== Segment start ==
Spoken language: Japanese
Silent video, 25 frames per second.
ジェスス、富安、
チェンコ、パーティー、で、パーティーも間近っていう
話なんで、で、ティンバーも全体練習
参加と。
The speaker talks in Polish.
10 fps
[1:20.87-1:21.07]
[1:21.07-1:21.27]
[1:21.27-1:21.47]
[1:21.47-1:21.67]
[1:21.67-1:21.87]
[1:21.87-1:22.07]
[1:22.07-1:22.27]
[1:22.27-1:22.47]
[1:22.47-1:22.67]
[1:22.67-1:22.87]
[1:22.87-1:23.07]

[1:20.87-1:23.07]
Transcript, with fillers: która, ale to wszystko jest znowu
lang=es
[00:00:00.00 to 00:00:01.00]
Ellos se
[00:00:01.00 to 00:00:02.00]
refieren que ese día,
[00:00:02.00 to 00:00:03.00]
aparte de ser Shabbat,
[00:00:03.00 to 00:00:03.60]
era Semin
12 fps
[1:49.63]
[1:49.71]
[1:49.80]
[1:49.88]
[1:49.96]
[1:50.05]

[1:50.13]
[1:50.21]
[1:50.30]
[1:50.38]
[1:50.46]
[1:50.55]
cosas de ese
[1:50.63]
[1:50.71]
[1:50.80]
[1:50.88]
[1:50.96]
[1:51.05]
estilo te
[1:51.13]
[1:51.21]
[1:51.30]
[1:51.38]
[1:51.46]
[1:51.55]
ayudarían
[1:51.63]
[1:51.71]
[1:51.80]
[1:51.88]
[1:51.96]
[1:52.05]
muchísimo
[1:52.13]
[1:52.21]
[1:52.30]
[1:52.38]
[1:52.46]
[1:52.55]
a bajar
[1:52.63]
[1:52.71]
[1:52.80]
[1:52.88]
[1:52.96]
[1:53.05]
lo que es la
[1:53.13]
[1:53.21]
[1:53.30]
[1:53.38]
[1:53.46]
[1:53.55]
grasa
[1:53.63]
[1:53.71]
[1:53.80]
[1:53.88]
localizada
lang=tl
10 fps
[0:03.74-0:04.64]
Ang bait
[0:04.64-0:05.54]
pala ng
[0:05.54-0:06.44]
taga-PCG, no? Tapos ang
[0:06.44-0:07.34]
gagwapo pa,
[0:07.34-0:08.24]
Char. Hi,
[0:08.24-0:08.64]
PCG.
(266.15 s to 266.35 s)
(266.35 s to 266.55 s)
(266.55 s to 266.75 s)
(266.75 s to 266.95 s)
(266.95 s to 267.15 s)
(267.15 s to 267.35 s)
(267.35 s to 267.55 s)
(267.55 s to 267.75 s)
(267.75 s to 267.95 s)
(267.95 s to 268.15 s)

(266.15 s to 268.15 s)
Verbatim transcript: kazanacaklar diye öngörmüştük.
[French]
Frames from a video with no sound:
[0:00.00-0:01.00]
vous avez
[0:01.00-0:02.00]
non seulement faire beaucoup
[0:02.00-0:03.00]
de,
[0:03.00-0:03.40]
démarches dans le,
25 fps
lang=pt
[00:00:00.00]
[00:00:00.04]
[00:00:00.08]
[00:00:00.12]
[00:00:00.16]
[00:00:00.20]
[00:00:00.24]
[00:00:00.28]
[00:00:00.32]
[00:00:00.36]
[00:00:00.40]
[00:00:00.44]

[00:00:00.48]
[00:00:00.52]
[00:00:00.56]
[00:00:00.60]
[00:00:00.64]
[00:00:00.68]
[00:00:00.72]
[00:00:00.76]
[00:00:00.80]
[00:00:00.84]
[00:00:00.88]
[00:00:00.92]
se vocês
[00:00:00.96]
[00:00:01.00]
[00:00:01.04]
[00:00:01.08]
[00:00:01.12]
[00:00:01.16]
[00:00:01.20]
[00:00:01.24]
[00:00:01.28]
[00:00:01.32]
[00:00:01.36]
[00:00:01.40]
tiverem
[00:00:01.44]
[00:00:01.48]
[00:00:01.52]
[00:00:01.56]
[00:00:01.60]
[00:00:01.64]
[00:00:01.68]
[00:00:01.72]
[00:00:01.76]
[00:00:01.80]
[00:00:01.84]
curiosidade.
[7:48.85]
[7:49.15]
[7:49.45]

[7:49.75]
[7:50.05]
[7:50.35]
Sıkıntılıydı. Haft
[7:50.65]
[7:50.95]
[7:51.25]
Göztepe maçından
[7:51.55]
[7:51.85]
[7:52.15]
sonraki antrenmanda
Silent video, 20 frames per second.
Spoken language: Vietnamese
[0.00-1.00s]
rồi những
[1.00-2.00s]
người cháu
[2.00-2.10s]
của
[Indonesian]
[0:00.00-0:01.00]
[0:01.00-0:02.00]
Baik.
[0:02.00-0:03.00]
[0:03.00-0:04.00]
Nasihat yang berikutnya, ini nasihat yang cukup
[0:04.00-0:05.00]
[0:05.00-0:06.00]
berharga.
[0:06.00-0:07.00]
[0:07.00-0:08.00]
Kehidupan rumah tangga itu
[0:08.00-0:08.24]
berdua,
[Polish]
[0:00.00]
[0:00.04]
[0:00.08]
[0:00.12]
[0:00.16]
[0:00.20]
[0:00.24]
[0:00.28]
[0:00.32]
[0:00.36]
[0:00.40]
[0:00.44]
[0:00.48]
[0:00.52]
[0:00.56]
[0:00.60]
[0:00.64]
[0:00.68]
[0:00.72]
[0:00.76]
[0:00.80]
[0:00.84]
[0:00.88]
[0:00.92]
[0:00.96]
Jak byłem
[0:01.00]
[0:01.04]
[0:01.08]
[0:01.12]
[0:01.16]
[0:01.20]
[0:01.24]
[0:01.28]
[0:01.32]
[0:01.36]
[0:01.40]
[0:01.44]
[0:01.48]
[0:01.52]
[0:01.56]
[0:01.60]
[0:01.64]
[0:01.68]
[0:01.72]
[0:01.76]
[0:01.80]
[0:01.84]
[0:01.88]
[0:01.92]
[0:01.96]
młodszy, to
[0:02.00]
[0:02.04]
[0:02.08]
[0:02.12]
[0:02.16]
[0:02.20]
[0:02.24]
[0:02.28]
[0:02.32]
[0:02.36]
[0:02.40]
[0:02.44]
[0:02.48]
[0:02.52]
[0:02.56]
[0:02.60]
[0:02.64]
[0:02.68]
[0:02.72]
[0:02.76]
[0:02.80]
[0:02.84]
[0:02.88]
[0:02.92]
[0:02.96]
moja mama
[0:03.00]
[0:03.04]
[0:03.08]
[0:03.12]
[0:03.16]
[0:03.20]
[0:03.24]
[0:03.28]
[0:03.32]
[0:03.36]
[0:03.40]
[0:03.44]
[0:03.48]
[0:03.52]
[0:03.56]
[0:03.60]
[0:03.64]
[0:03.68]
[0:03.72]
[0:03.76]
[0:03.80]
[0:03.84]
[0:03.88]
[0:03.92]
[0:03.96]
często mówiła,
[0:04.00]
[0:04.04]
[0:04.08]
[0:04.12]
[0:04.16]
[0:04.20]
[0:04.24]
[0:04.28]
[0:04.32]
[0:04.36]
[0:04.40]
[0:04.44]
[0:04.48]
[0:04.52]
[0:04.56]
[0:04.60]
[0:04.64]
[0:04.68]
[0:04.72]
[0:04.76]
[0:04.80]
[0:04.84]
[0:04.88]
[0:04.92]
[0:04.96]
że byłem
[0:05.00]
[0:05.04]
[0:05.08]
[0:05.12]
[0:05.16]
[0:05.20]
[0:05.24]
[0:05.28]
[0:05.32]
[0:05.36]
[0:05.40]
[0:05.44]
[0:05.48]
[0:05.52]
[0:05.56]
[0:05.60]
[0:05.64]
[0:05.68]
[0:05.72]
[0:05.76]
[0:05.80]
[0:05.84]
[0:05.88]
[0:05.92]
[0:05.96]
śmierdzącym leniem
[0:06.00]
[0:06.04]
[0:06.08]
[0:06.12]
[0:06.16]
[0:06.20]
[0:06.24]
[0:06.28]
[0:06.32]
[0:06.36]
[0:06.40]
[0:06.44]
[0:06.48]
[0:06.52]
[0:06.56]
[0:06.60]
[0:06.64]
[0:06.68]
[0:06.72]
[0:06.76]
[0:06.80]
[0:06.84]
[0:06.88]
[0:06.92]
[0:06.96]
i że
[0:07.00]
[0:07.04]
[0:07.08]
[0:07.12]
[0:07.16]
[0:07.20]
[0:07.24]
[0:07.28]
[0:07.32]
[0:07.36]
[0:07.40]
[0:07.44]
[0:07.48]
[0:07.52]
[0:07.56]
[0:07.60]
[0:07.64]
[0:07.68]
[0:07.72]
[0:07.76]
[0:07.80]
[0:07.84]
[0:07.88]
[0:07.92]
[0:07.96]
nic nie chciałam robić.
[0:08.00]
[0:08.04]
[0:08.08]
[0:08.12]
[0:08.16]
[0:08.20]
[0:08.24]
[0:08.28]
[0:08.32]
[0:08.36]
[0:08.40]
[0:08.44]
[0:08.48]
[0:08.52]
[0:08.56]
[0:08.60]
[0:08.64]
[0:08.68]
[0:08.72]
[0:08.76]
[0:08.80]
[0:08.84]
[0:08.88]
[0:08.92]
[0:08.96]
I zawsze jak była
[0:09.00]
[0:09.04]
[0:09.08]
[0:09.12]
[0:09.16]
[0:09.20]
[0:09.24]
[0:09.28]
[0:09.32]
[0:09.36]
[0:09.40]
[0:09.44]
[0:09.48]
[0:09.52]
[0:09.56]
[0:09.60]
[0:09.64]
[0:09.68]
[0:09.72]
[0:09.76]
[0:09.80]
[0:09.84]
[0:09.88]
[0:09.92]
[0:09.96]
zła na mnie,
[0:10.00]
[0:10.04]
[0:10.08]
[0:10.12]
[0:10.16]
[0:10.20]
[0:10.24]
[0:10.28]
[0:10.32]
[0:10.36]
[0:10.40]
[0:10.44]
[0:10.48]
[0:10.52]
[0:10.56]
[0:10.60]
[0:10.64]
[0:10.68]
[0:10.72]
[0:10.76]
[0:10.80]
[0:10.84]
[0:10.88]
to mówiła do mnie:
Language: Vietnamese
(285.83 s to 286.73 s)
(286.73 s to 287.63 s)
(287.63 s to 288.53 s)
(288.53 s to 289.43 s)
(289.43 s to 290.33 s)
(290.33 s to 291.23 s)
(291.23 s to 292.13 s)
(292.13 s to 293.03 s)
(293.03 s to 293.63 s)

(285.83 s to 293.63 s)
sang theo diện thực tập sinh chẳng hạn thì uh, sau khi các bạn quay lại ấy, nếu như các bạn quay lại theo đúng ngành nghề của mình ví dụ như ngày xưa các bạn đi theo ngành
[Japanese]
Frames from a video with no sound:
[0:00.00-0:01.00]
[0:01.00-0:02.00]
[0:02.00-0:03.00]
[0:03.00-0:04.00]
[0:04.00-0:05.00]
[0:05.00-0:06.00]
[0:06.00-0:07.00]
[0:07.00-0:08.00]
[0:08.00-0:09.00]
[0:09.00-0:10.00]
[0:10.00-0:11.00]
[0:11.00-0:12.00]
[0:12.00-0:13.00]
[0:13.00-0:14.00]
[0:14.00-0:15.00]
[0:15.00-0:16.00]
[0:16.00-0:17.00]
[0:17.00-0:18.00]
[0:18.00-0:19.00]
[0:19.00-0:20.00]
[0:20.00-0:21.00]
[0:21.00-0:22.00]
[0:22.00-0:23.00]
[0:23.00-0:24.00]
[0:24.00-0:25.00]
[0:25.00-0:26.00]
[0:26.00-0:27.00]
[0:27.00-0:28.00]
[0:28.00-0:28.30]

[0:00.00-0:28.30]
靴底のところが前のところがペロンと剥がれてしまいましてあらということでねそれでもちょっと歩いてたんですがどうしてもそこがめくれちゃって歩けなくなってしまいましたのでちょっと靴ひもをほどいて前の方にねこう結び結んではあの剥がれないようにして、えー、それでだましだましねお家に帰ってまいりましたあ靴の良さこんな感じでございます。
== Segment end ==
• WORK INSTRUCTION: Whenever a line of the listing above holds the word "Vietnamese", copy that line.

• YOUR SOLUTION:
Spoken language: Vietnamese
Language: Vietnamese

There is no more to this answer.